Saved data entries
★ ★ ★ ★ ★
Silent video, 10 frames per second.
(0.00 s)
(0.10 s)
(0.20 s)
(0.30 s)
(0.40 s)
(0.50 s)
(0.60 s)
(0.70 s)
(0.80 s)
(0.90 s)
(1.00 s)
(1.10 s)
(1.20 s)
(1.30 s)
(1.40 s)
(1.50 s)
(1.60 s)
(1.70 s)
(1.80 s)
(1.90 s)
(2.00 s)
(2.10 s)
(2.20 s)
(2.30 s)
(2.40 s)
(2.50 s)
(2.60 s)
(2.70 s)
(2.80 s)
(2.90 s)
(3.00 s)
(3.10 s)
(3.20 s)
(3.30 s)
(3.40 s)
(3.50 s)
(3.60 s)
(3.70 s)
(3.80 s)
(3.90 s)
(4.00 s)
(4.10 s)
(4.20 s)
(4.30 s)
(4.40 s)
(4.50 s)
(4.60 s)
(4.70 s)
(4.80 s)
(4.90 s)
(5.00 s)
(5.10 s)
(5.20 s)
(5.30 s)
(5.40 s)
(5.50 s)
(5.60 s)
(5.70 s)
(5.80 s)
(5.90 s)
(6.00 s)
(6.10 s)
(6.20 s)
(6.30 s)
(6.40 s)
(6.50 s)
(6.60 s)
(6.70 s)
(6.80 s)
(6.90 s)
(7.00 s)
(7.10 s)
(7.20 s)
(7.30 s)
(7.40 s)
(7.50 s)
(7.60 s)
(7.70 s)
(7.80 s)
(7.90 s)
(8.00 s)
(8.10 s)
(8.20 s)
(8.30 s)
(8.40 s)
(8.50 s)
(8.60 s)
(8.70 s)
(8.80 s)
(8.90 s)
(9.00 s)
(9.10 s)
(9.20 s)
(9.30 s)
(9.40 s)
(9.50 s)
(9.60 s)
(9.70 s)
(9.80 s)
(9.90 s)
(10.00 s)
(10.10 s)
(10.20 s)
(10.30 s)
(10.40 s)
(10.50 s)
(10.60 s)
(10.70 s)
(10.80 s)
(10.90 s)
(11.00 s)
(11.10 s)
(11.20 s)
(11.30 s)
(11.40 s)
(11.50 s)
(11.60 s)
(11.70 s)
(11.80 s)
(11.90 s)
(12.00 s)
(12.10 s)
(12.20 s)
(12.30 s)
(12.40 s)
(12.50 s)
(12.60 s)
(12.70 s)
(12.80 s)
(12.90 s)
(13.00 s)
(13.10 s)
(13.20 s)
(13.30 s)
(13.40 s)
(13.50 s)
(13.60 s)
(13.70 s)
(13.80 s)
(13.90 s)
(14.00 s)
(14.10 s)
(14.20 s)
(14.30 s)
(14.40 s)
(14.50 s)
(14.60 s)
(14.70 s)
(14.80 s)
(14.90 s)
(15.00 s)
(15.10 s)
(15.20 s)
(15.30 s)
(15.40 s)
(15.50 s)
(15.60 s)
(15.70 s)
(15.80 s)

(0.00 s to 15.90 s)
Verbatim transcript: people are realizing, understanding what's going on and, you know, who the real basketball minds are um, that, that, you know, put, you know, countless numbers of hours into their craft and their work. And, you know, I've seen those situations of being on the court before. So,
★ ★ ★ ★ ★
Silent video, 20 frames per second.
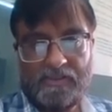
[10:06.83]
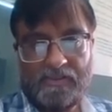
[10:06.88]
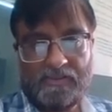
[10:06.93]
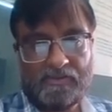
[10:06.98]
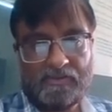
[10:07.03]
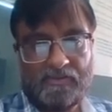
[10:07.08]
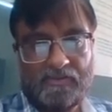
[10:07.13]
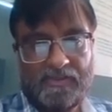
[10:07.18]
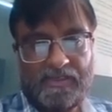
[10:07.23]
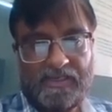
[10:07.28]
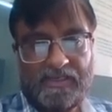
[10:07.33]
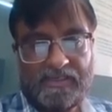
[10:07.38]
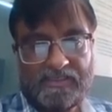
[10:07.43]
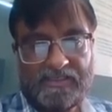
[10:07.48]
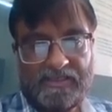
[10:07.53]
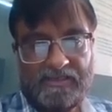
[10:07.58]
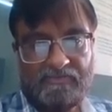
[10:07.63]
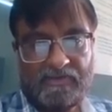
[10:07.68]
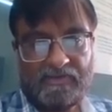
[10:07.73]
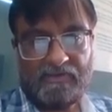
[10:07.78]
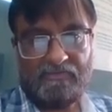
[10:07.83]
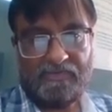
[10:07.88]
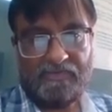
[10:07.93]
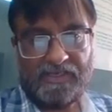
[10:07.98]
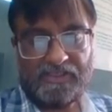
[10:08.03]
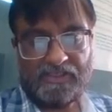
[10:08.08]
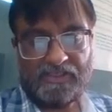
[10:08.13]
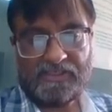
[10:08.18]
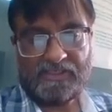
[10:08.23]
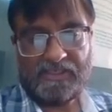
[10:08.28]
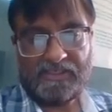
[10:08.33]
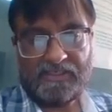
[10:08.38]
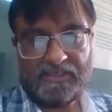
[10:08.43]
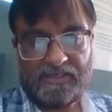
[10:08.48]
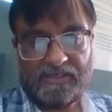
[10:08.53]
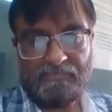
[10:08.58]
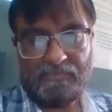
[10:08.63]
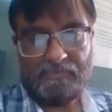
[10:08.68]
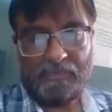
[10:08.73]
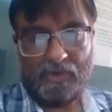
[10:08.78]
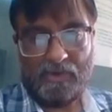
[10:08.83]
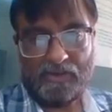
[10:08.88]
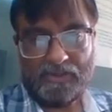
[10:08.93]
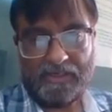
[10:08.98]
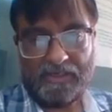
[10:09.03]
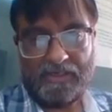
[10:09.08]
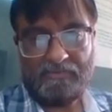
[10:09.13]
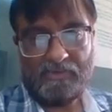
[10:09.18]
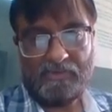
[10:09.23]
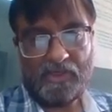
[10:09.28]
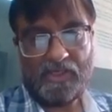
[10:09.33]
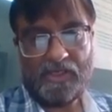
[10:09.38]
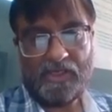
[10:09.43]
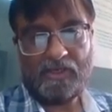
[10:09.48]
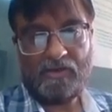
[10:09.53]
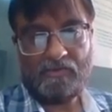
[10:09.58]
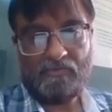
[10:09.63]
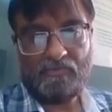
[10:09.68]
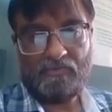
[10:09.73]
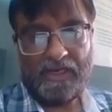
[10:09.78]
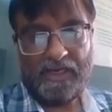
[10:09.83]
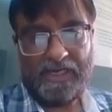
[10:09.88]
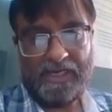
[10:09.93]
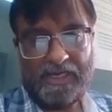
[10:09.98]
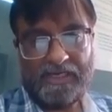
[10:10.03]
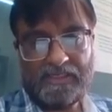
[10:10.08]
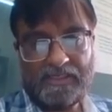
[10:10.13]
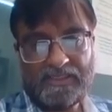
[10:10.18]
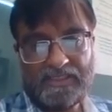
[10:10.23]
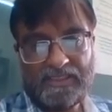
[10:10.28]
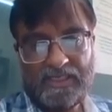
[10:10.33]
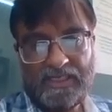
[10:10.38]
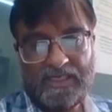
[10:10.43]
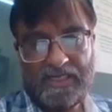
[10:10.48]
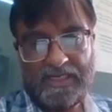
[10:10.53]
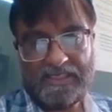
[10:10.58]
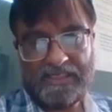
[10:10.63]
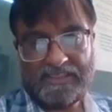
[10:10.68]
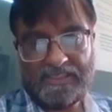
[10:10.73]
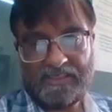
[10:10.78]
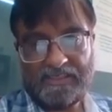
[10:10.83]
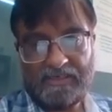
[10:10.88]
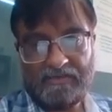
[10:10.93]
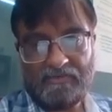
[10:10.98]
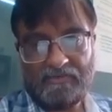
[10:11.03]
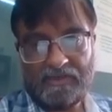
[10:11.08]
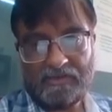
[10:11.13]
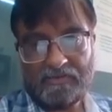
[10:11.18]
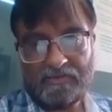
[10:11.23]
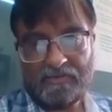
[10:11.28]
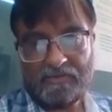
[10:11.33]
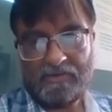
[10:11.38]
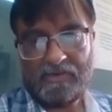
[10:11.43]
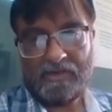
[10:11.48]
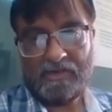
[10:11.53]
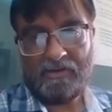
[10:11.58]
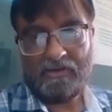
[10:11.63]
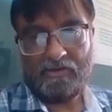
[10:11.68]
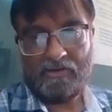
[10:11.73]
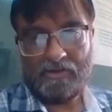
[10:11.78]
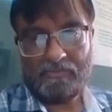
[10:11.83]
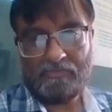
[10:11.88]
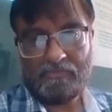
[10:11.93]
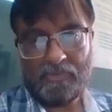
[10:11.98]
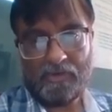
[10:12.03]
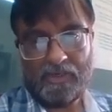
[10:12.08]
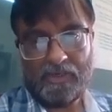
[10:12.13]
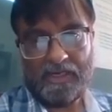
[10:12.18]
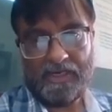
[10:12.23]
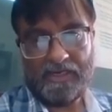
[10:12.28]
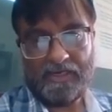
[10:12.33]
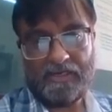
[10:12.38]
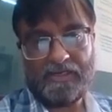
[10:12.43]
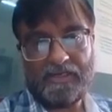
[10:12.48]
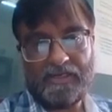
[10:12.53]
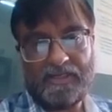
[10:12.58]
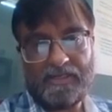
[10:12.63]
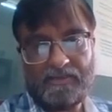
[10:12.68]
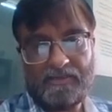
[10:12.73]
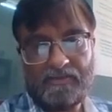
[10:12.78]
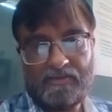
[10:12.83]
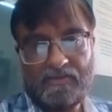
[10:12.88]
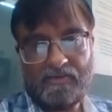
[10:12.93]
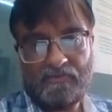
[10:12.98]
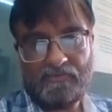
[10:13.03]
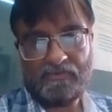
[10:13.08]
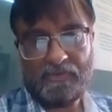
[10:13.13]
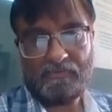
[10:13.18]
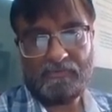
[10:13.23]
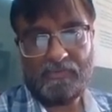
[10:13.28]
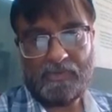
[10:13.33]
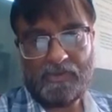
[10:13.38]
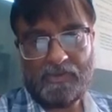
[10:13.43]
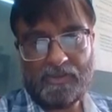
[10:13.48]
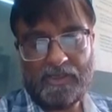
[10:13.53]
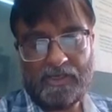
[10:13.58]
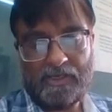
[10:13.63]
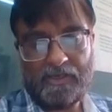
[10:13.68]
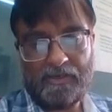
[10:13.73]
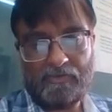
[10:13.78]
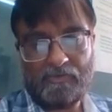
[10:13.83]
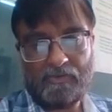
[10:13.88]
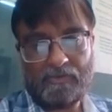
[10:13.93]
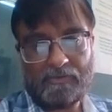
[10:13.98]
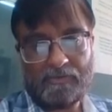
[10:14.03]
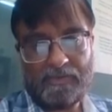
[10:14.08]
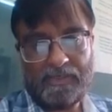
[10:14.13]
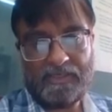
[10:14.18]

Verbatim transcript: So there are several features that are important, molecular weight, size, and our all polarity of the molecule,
★ ★ ★ ★ ★
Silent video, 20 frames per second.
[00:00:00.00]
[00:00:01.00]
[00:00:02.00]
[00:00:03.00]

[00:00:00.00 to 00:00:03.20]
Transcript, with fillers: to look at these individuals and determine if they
★ ★ ★ ★ ★
**PROBLEM DETAILS:** Wherever the word "that" appears in the data, return the whole line.

**SOLUTION TO THIS TASK:**
Verbatim transcript: people are realizing, understanding what's going on and, you know, who the real basketball minds are um, that, that, you know, put, you know, countless numbers of hours into their craft and their work. And, you know, I've seen those situations of being on the court before. So,
Verbatim transcript: So there are several features that are important, molecular weight, size, and our all polarity of the molecule,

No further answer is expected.